Vermeule argues that common-good constitutionalism was “central” although not “exclusive” to the legal minds of the founders and that the tradition thrived well into the nineteenth century. Persuasive as Vermeule’s description and defense of “classical legal theory” is, skeptics of his argument may find fault in the fact that the legal scholar does not pinpoint an exact moment the tradition was jettisoned. There is no “May ’68” to be indicted in the way that one can point to the ascendance and eventual hegemony, for instance, of the hippy counterculture in the modern West; instead, Vermeule cites what he sees as mistaken, anti-common good legal precedents evident beginning with specious Supreme Court decisions against New Deal legislation meant to protect workers’ rights. The anti-common good or left-liberal right-libertarian legal trend apparently accelerated in the 1960s and continues, to this day, in a mistaken Supreme Court ruling against vaccine mandates, which runs counter to the common good imperative to promote public health. Such reasoning, whether in the case of the New Deal or vaccine mandates, runs the inherent risk of appearing indistinguishable–as a matter of praxis–from the progressive left’s jurisprudence with which Vermeule refutes any ideological kinship.

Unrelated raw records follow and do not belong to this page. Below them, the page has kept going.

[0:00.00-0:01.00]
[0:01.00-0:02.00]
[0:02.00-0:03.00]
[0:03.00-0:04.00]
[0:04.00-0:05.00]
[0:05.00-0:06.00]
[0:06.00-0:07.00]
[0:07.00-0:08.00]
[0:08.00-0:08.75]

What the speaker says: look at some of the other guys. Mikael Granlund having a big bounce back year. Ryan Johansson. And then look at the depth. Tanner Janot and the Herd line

A future challenge for the postliberal legal movement–as well as its political philosophy as evinced by Sohrab Ahmari and Patrick Deneen, among others–will be to disentangle the (common) good exercise of state power of FDR from LBJ’s ‘Great Society.’ Indeed, as Christopher Caldwell convincingly argues in The Age of Entitlement the woke furies of today’s federal bureaucracies are the natural offspring of the civil rights movement, not its usurpers. Ronald Reagan was indeed and FDR-era Democrat but against LBJ’s expansion of the welfare state; and yet we seem to know much more about the ‘classical liberal’ side of Reagan than his New Dealer bent. Because this distinction matters, it will be the job of committed postliberal conservative scholars to flesh out this difference for a generation or more of conservatives who were spoon-fed, from their political infancy, on Paul Ryanesque libertarianism.

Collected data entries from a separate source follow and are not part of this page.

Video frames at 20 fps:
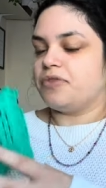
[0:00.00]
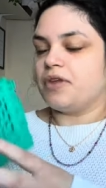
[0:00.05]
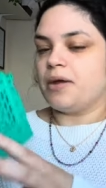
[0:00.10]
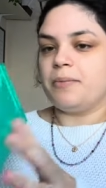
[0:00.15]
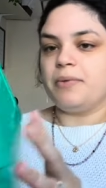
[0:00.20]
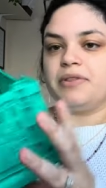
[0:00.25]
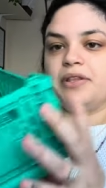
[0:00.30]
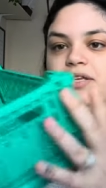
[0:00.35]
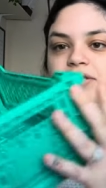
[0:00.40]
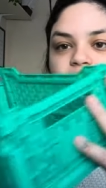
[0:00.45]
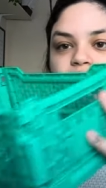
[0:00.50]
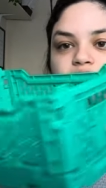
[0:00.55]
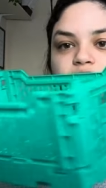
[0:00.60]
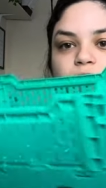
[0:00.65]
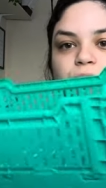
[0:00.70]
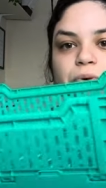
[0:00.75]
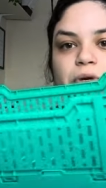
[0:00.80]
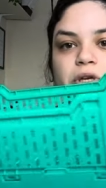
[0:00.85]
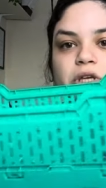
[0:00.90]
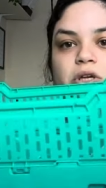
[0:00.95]
but these are
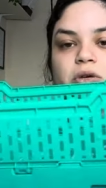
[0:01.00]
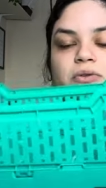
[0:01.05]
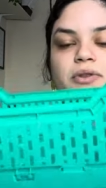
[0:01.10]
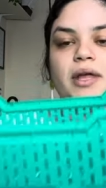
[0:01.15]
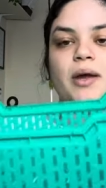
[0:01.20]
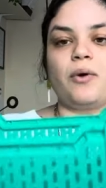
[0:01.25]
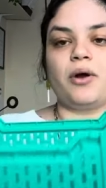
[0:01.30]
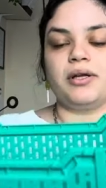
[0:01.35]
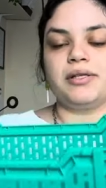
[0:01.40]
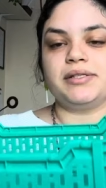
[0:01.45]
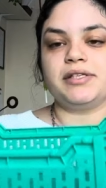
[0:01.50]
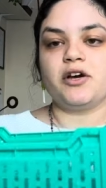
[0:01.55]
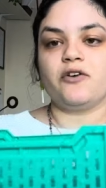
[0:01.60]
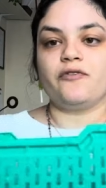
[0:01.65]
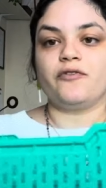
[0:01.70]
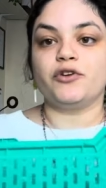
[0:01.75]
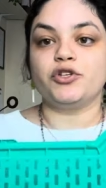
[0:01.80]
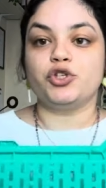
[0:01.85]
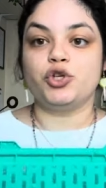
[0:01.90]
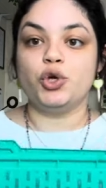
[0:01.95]
super cute they were on sale
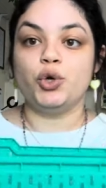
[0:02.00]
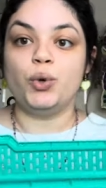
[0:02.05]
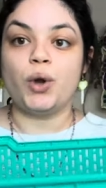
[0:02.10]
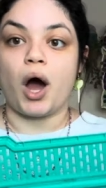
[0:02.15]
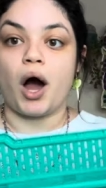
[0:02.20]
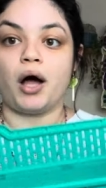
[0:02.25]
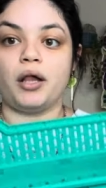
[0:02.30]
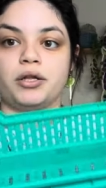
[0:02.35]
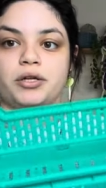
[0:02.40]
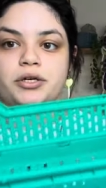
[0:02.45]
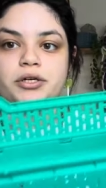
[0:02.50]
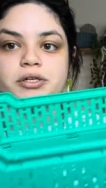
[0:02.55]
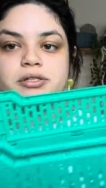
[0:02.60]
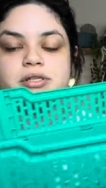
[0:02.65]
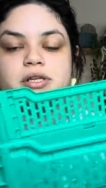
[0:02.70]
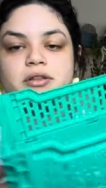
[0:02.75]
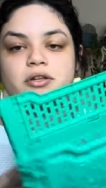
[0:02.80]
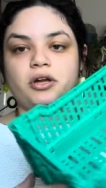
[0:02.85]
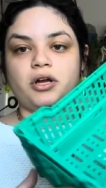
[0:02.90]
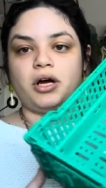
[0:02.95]
for two dollars
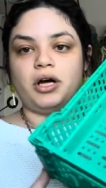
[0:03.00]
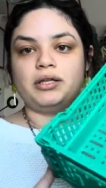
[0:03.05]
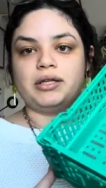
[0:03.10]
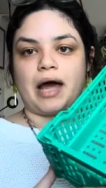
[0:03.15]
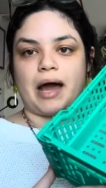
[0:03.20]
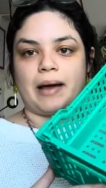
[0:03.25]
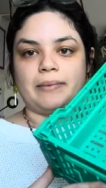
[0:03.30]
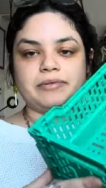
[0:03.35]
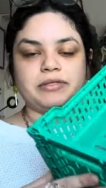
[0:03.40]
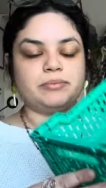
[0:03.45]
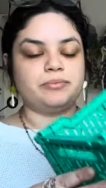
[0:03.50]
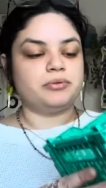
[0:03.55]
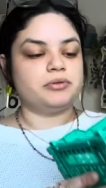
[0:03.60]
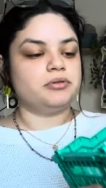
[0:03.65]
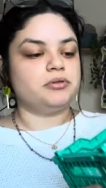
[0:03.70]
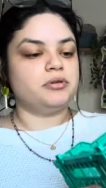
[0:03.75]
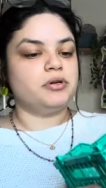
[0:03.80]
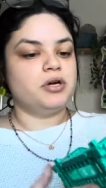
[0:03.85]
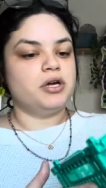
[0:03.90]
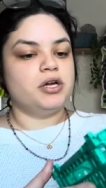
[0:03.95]
and they're
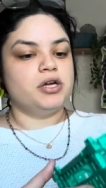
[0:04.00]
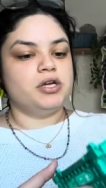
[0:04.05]
collapsible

The prospect of inevitable conflict with both the woke left operating under the banner of 1960s legal precedents and the “classical liberal” small government right draws out the inevitable question: Is common good constitutionalism worth the opportunity cost of going to war with both the conservative and progressive legal establishments and their party backers? The litmus test for common good constitutionalism as a legal philosophy is not qualitatively different from the one applied to the then-candidate Trump during the Republican Primaries in 2016 or to the Brexit referendum vote of the same year. If you’re happy with the status quo, there’s nothing to get worked up about. But if you aren’t, you need to read Vermeule’s book, make an examination of your conservative conscience, and decide for yourself.